Dave Franks introduced himself to me in 1997, saying he was planning to build a Sprite to go vintage racing. We went together to look over the project car he purchased, and began racing together soon after. Dave put together a leading racing program in just a few years, bringing his immaculately prepped Sprite to every Oregon Region event. It wasn’t long before Dave was drafted into the steward’s corps, and he served on the region board of directors as well.
Dave was the kind of calm, happy racer you wanted to compete against. You knew he'd drive to the best of his abilities on track, but he'd never do anything unsafe. Then you could sit back and enjoy a BBQ and a beer after the racing was done. As a steward, he was wise and unflappable.
It’s often said that people come to motorsports for the cars, but they stay because of the people. If you have been involved in motorsports at Portland International Raceway at any time in the last 48 years, chances are good you have encountered Gary Bockman. And if you ever got to know Gary at all, he’s the first person you hope to see every time you come to the track.
Gary became part of the Portland motorsports scene in the early 1970s. He says he wandered through the front gate at PIR during a Cascade Sports Car Club track day. He stuck around and became one of the most successful racing drivers the city has produced. He has also been a leading advocate for Portland’s racing community.
“This track is my home,” Gary says. That might sound like an exaggeration, but it’s true. Gary not only spends a lot of time at Portland’s fastest city park, he has put in countless hours volunteering to improve the PIR facility. Gary has done everything from putting in flower beds to refurbishing the bridge that crosses the track on the front straight.
When PIR’s future was questioned by Mayor Tom Potter in 2005, Gary took the lead in forming the racing community’s response. He founded the Friends of PIR, a non-profit organization created to benefit the facility. Gary brought together civic and business leaders, along with thousands of Portlanders, to prove that support for the track’s mission runs deep in the community. PIR not only survived the controversy, the track has thrived because of Gary Bockman’s efforts.
Gary’s racing career is distinguished and enviable. Together with his friend Chuck Shafer, Gary set a world speed record in 2000 at the Silver State Classic. On a closed-off stretch of Nevada highway, Gary and Chuck took their car up to 207.780 MPH. At the time, that was the highest speed ever achieved on a public highway. Gary was also a versatile driver, and in 2008 he drove his team to a third-place finish in the Alcan 5000 Winter Rally, driving hundreds of miles north of the Arctic Circle and onto the ice of the Arctic Ocean in the dead of winter.
Gary’s amateur and professional racing resumé includes many championships with both the Sports Car Club of America and his beloved Cascade Sports Car Club. In 1996, Gary finished in second place at the prestigious SCCA national championship Runoffs, and he almost won the same race in 2016. Gary served Cascade as club President numerous times, and also served as the club’s Race Director.
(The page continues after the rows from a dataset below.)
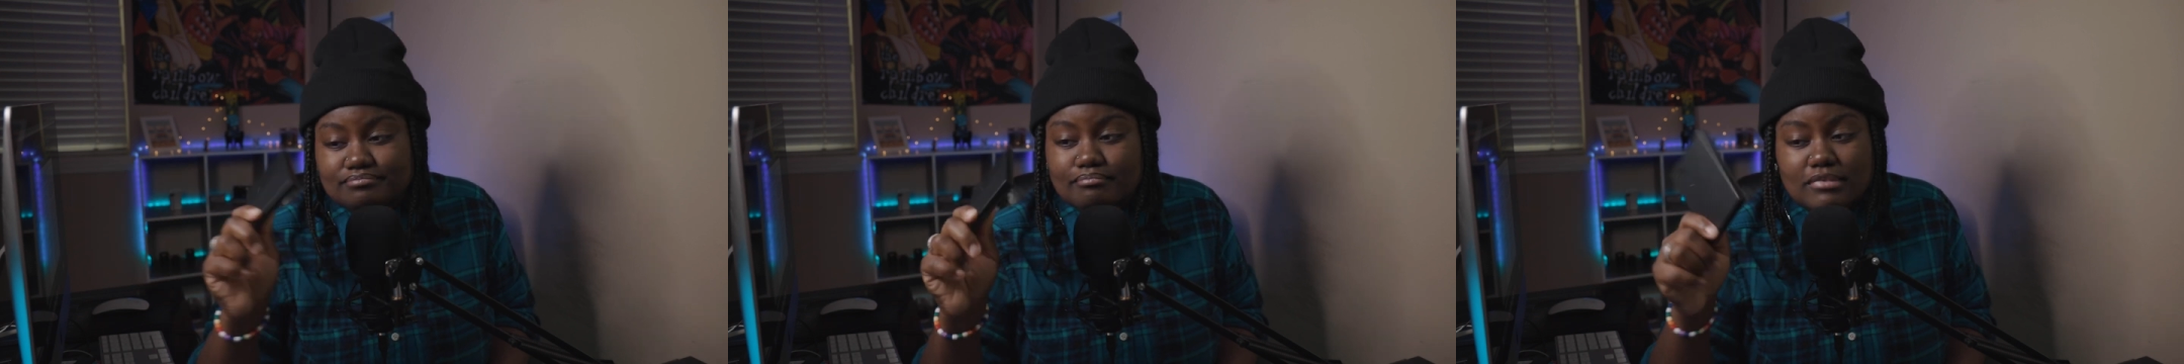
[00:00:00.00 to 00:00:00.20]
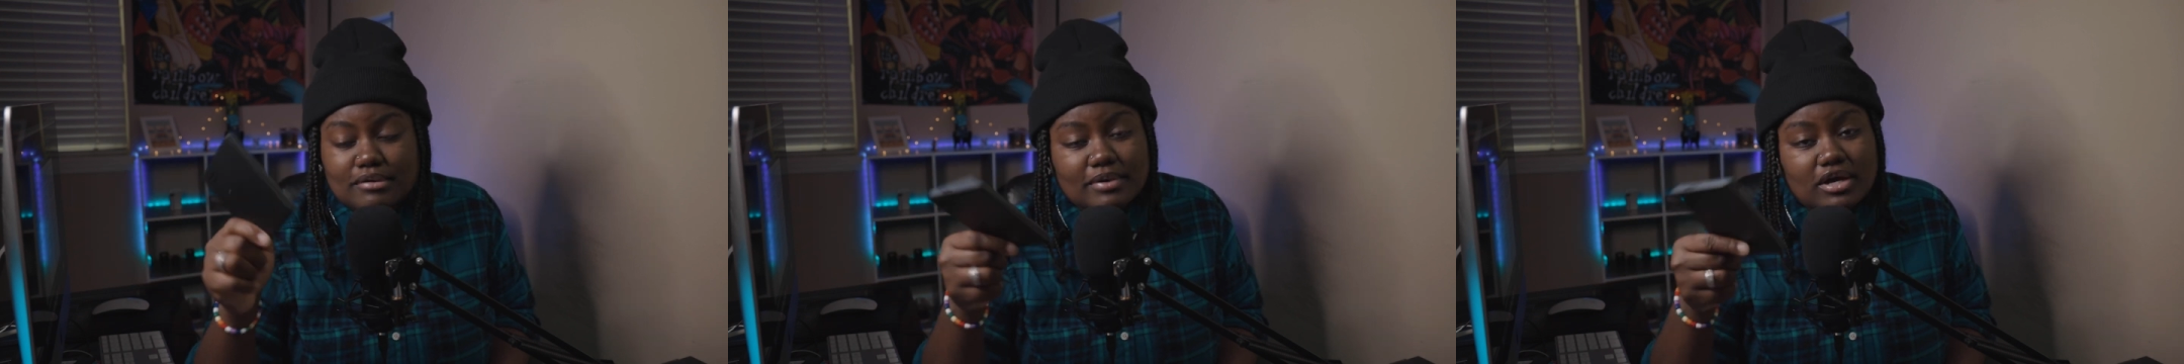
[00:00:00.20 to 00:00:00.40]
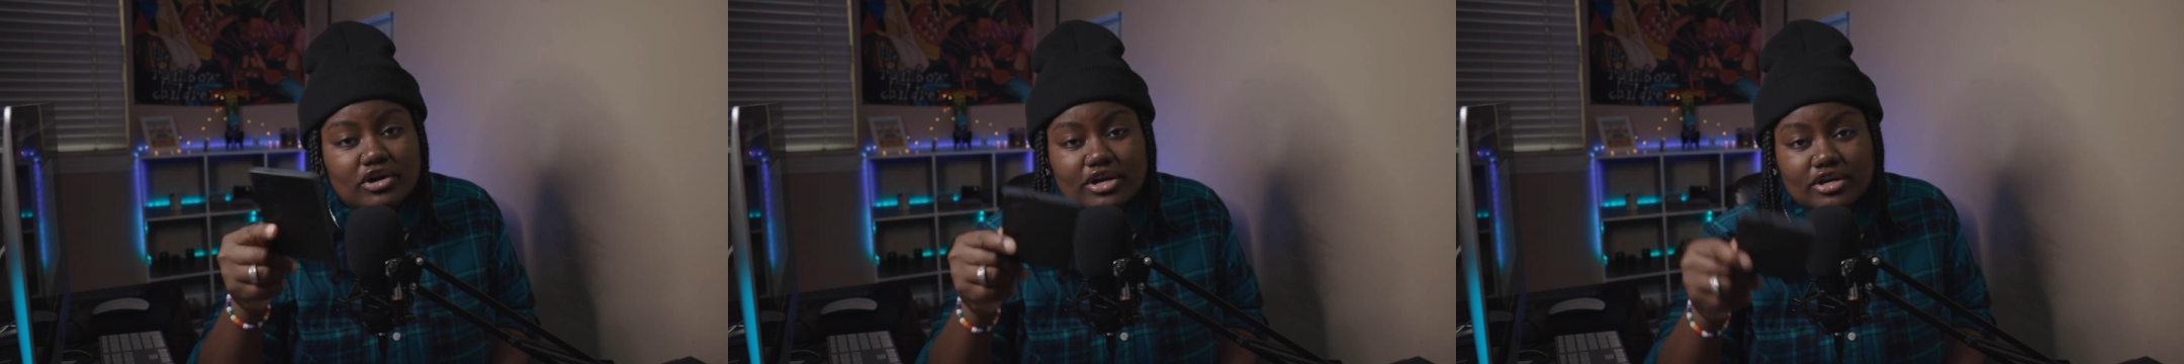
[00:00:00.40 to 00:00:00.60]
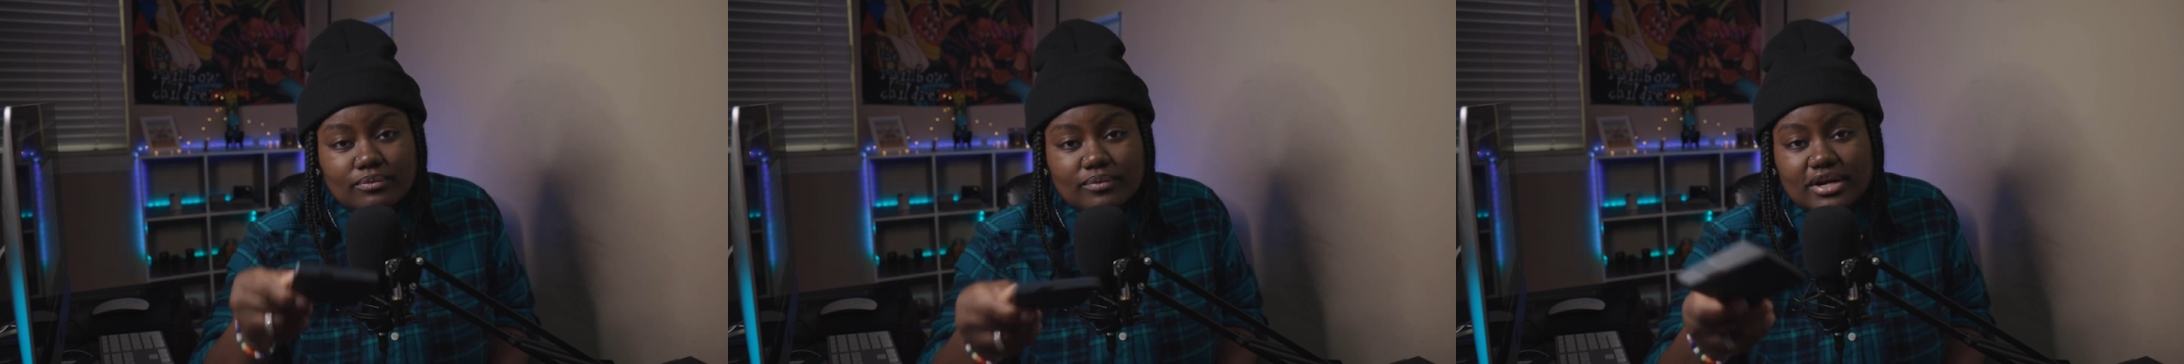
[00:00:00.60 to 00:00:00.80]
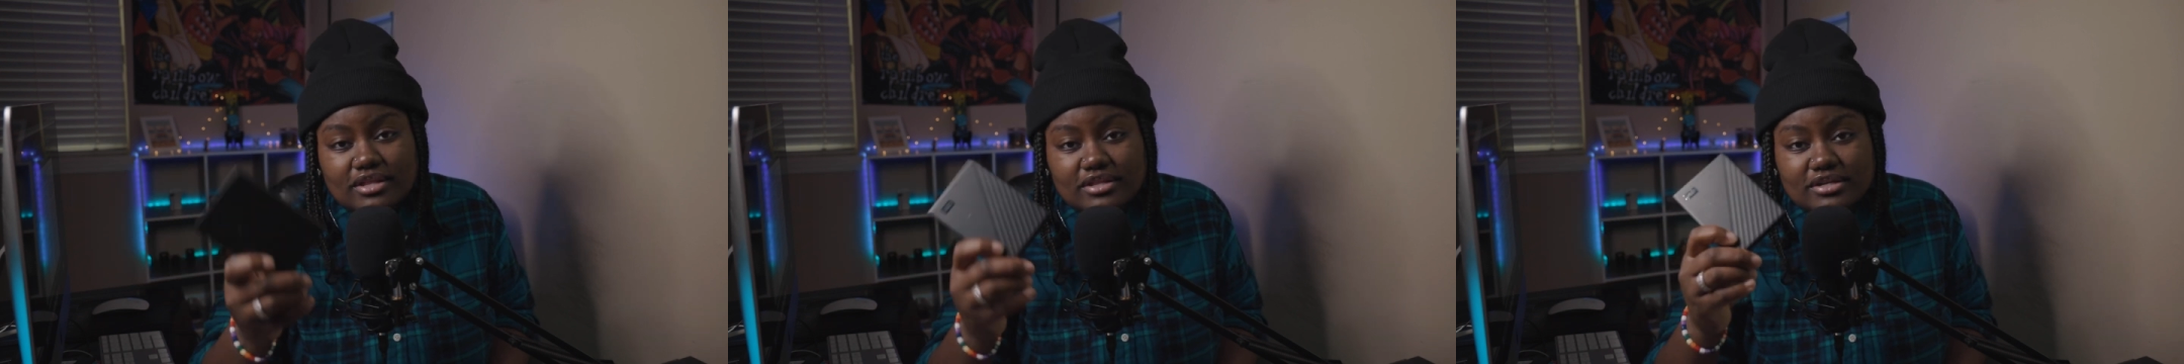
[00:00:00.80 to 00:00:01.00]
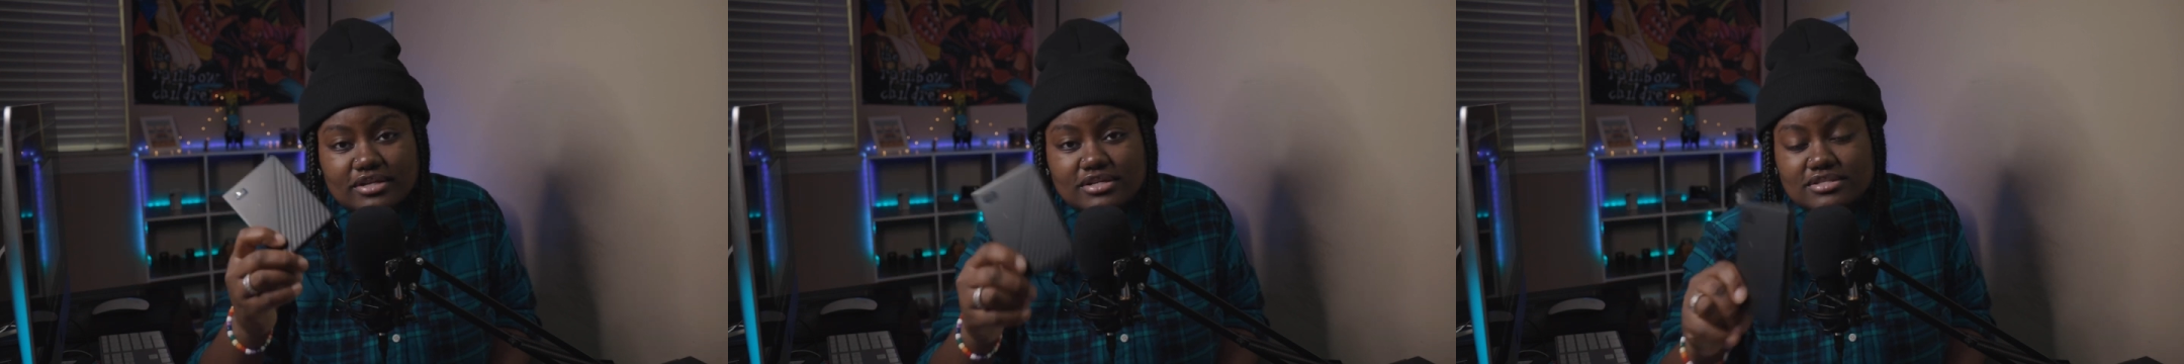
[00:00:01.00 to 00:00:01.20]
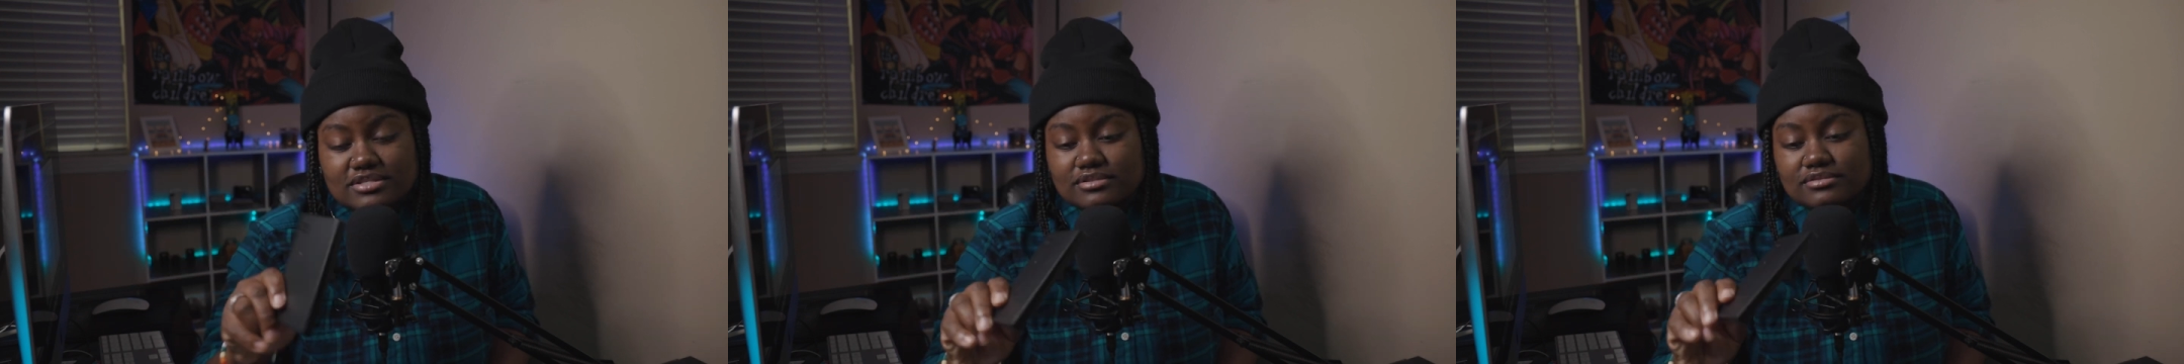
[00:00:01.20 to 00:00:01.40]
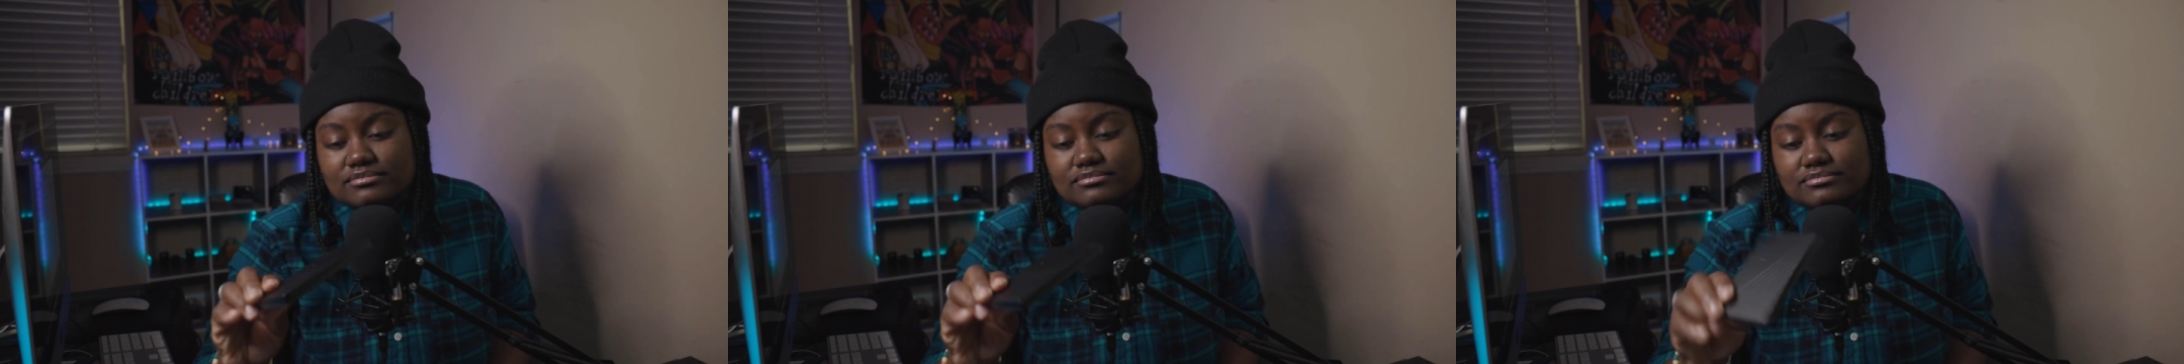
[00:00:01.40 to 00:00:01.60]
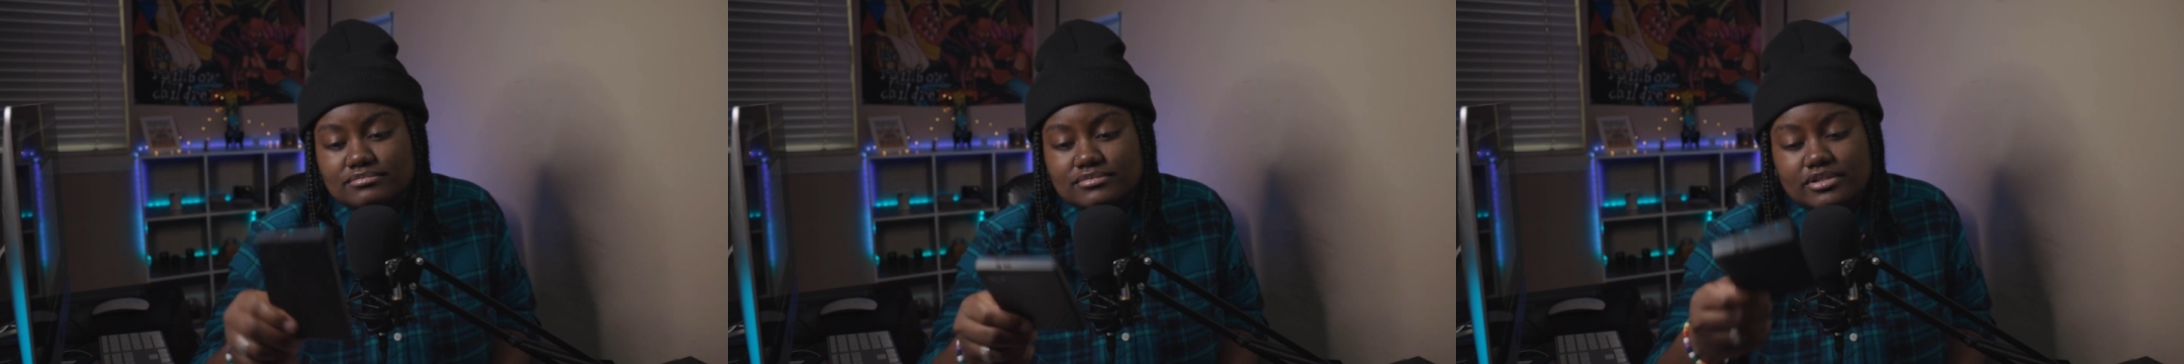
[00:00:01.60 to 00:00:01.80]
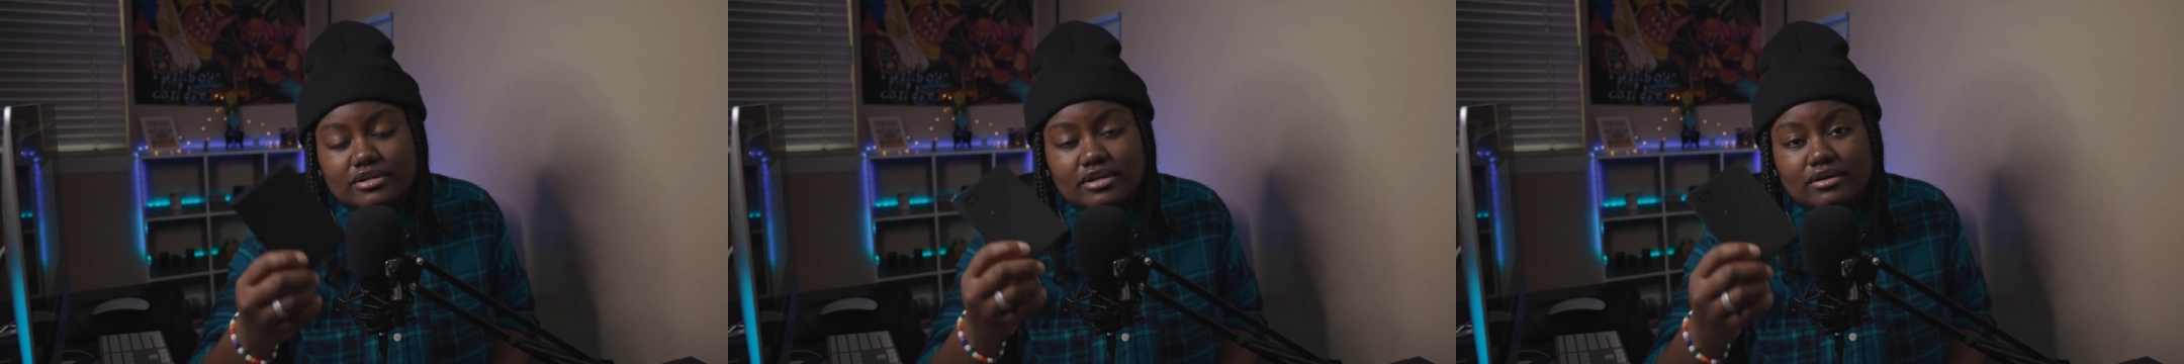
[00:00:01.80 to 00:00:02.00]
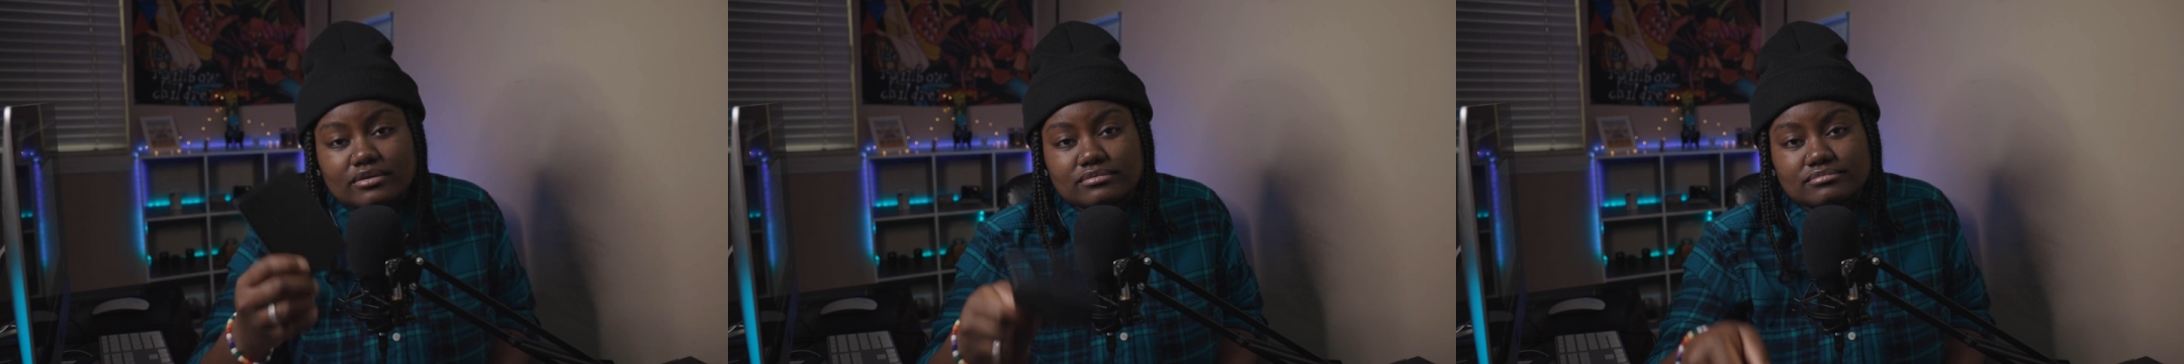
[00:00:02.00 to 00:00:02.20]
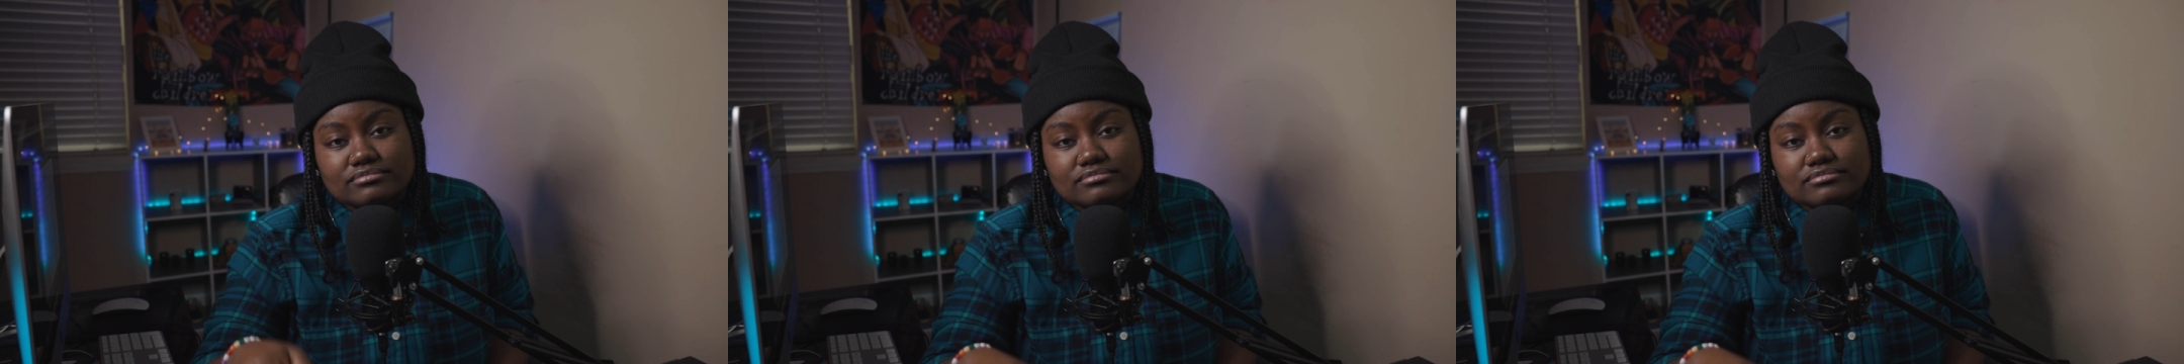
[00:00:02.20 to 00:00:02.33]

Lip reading: maybe I'll get her one of these, and you know,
Bringing new drivers into auto racing is a key part of Gary’s contribution. Over nearly five decades, Gary has trained hundreds of new racing drivers and given complete novices their first turn on the track. As a teacher, Gary emphasizes car control. “When you’re driving a race car at speed,” he says, “you gain the ability to see into your future, and you get to control what that future’s going to be.” Gary always takes the time needed to give a student driver a successful experience. If you count the number of racing drivers Gary has coached and instructed over the years, you’ll find that most Northwest racers owe some measure of their success to his teaching.
If you know Gary, you know he enjoys winning races, and when he wins you want to be near him to share his exuberant joy. But he is not a man to dwell on past victories for very long. With Gary, winning is a moment to celebrate with his friends before moving on to the next challenge. Passion, dedication, and community have always been Gary’s hallmarks.
Marshall Atherton passed away on December 16, 2019. He was 85 years old.
Marshall was a United States Marine who served in the Korean war, and a longtime racer. He raced in the first Rose Cup race in 1961 and was an active driver into the 21st century. He was also the founder of 99West trailers in Newberg, California.